Model Training and Inference on SageMaker

GraphStorm can run on Amazon Sagemaker to leverage SageMaker’s ML DevOps capabilities.

Prerequisites

In order to use GraphStorm on Amazon SageMaker, users need to have AWS access to the following AWS services.

SageMaker service. Please refer to Amazon SageMaker service for how to get access to Amazon SageMaker.
Amazon ECR. Please refer to Amazon Elastic Container Registry service for how to get access to Amazon ECR.
S3 service. Please refer to Amazon S3 service for how to get access to Amazon S3.
SageMaker Framework Containers. Please follow AWS Deep Learning Containers guideline to get access to the image.
Amazon EC2 (optional). Please refer to Amazon EC2 service for how to get access to Amazon EC2.

Setup GraphStorm SageMaker Docker Image

GraphStorm uses SageMaker’s BYOC (Bring Your Own Container) mode. Therefore, before launching GraphStorm on SageMaker, there are two steps required to setup a GraphStorm SageMaker Docker image.

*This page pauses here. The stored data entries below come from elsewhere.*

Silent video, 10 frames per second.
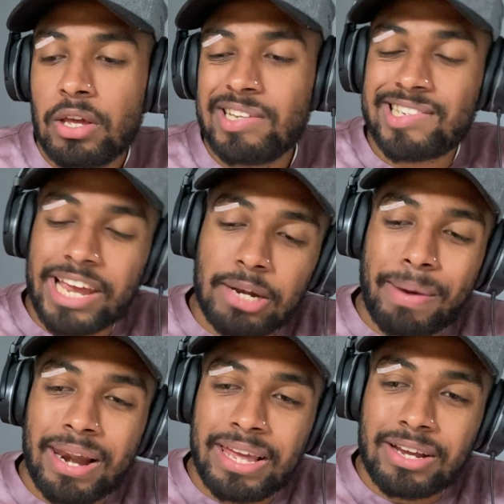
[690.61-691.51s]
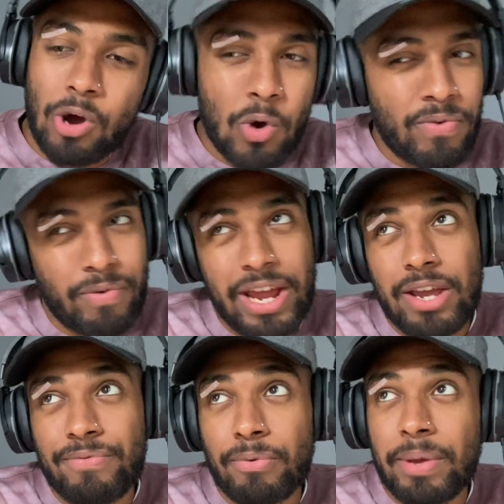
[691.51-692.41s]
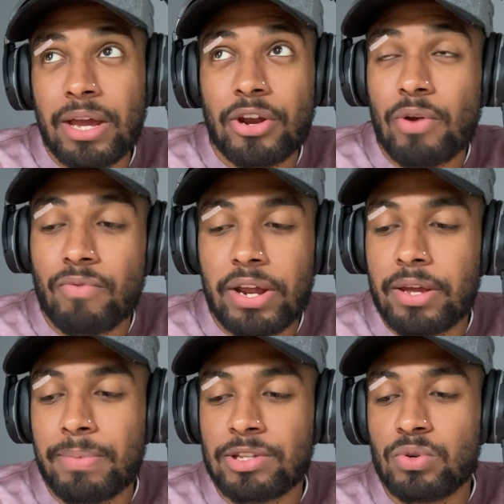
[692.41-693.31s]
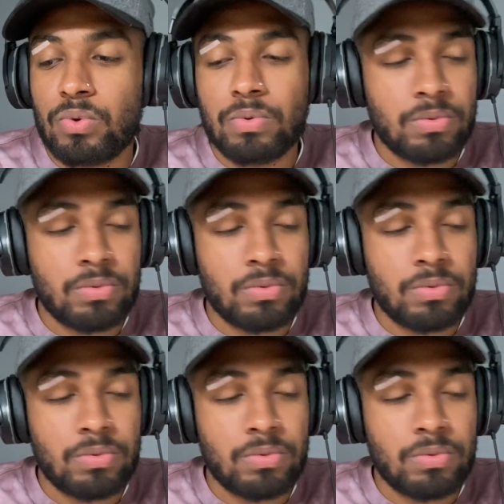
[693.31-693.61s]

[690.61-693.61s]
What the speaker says: Zayn Malik, overrated for me. I don't rate him at all.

Building and pushing a SageMaker uses the same scripts as for building a local image, described in GraphStorm Docker build instructions.

Your executing role should have full ECR access to be able to pull from ECR to build the image, create an ECR repository if it doesn’t exist, and push the GSProcessing image to the repository. See the [official ECR docs](https://docs.aws.amazon.com/AmazonECR/latest/userguide/image-push-iam.html) for details.

In short you can run the following:

cd graphstorm/
bash docker/build_graphstorm_image.sh --environment sagemaker
bash docker/push_graphstorm_image.sh --environment sagemaker --region "us-east-1" --account "123456789012"
# Will push an image to '123456789012.dkr.ecr.us-east-1.amazonaws.com/graphstorm:sagemaker-gpu'

See bash docker/build_graphstorm_image.sh --help and bash docker/push_graphstorm_image.sh --help for more build and push options.

Run GraphStorm on SageMaker

To run GraphStorm with the Amazon SageMaker service, users should set up a local Python environment with the SageMaker library installed and GraphStorm’s SageMaker helper scripts.

Use the below command to install SageMaker.

pip install --upgrade sagemaker

Clone the GraphStorm repository using the following command

git clone https://github.com/awslabs/graphstorm.git
# Change to the GraphStorm directory
cd graphstorm

For the remainder of this guide we assume the starting working directory is the root of the GraphStorm repository.

Prepare graph data

Unlike GraphStorm’s Standalone mode and the Distributed mode, which rely on local disk or shared file system to store the partitioned graph, SageMaker utilizes Amazon S3 as the shared data storage for distributing partitioned graphs and the configuration YAML file.

This tutorial uses the same three-partition OGB-MAG graph and the Link Prediction task as those introduced in the Partition a Graph section of the Use GraphStorm in a Distributed Cluster tutorial. After generating the partitioned OGB-MAG graphs, use the following commands to upload them and the configuration YAML file to an S3 bucket.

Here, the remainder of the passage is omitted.